Index: docs/LangRef.rst
===================================================================
--- docs/LangRef.rst
+++ docs/LangRef.rst
@@ -1507,6 +1507,38 @@
 otherwise escaped) and the entire visible heap.  Deoptimization
 operand bundles do not capture their operands.
 
+The inliner knows how to inline through calls that have deoptimization
+operand bundles.  Just like inlining through a normal call site
+involves composing the normal and exceptional continuations, inlining
+through a call site with a deoptimization operand bundle needs to
+appropriately compose the "safe" deoptimization continuation.  The
+inliner does this by prepending the parent's deoptimization
+continuation to every deoptimization continuation in the inlined body.
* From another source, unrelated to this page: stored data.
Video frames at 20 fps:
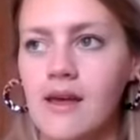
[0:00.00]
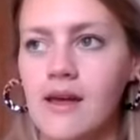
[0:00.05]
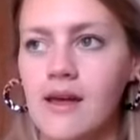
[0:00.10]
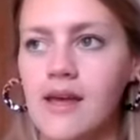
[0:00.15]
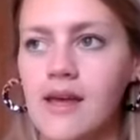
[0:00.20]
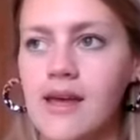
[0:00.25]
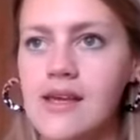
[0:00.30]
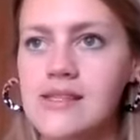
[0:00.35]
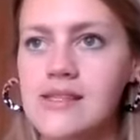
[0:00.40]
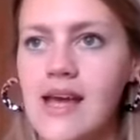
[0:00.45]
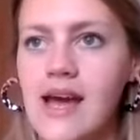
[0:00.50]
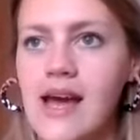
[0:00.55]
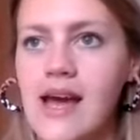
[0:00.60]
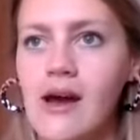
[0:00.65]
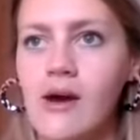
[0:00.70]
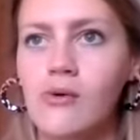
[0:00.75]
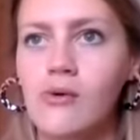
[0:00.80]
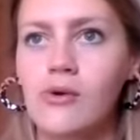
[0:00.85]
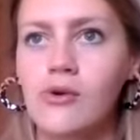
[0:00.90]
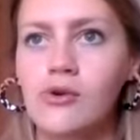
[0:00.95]
I guess,
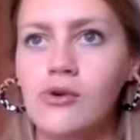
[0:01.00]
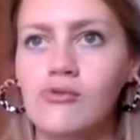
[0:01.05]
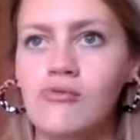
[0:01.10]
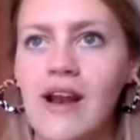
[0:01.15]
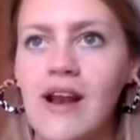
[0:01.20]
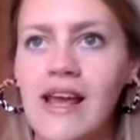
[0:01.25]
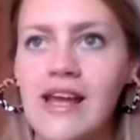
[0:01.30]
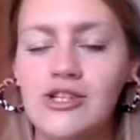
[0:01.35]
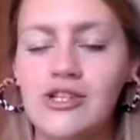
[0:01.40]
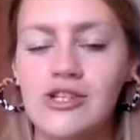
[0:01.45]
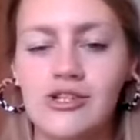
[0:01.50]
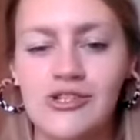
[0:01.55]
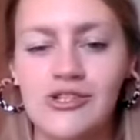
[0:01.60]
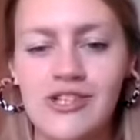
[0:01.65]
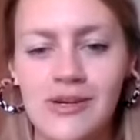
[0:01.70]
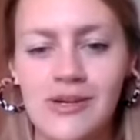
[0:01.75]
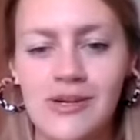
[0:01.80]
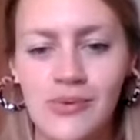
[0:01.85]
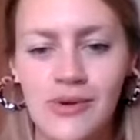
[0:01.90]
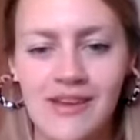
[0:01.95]
how your
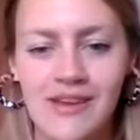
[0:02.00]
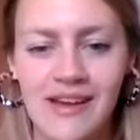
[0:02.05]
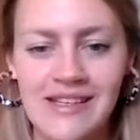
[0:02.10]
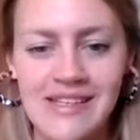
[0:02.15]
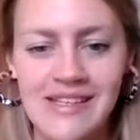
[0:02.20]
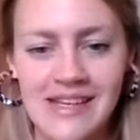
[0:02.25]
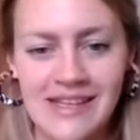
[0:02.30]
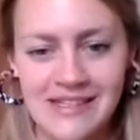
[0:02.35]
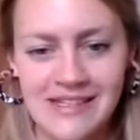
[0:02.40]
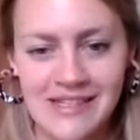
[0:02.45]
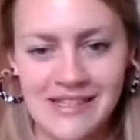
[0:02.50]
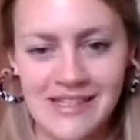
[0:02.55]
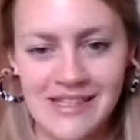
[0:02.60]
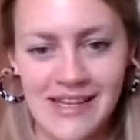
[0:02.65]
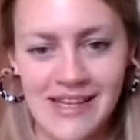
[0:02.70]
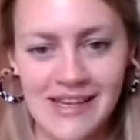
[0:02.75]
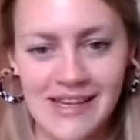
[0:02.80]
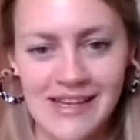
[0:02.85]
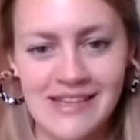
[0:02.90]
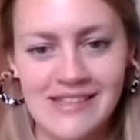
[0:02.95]
relationship with
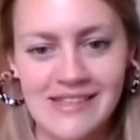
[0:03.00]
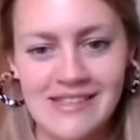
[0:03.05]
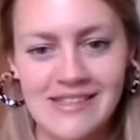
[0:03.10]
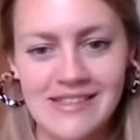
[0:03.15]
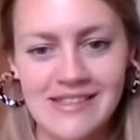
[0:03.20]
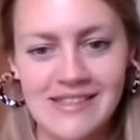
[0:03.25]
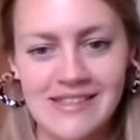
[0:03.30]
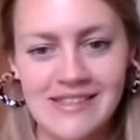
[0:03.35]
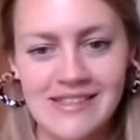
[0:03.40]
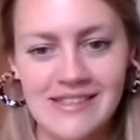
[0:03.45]
identity has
+E.g. inlining ``@f`` into ``@g`` in the following example
+
+.. code-block:: llvm
+
+    define void @f() {
+      call void @x()  ;; no deopt state
+      call void @y() [ "deopt"(i32 10) ]
+      ret void
+    }
+
+    define void @g() {
+      call void @f() [ "deopt"(i32 20) ]
+      ret void
+    }
+
+will result in
+
+.. code-block:: llvm
+
+    define void @g() {
+      call void @x()  ;; still no deopt state
+      call void @y() [ "deopt"(i32 20, i32 10) ]
+      ret void
+    }
+
 .. _moduleasm:
 
 Module-Level Inline Assembly
Index: include/llvm/IR/CallSite.h
===================================================================
--- include/llvm/IR/CallSite.h
+++ include/llvm/IR/CallSite.h
@@ -211,10 +211,12 @@
   }
 
 #define CALLSITE_DELEGATE_GETTER(METHOD) \
-  InstrTy *II = getInstruction();    \
-  return isCall()                        \
-    ? cast<CallInst>(II)->METHOD         \
-    : cast<InvokeInst>(II)->METHOD
+  InstrTy *II = getInstruction();        \
+  if (isCall())                          \
+    return cast<CallInst>(II)->METHOD;   \
+  else                                   \
+    return cast<InvokeInst>(II)->METHOD  \
+
 
 #define CALLSITE_DELEGATE_SETTER(METHOD) \
   InstrTy *II = getInstruction();    \
@@ -387,6 +389,10 @@
     CALLSITE_DELEGATE_GETTER(getOperandBundle(ID));
   }
 
+  Instruction *cloneWithOperandBundles(ArrayRef<OperandBundleDef> OpB) {
+    CALLSITE_DELEGATE_GETTER(cloneWithOperandBundles(OpB));
+  }
+
 #undef CALLSITE_DELEGATE_GETTER
 #undef CALLSITE_DELEGATE_SETTER
 
Index: include/llvm/IR/InstrTypes.h
===================================================================
--- include/llvm/IR/InstrTypes.h
+++ include/llvm/IR/InstrTypes.h
@@ -1162,6 +1162,14 @@
   OperandBundleDefT() {}
   explicit OperandBundleDefT(StringRef Tag, const std::vector<InputTy> &Inputs)
       : Tag(Tag), Inputs(Inputs) {}
+
+  explicit OperandBundleDefT(StringRef Tag, std::vector<InputTy> &&Inputs)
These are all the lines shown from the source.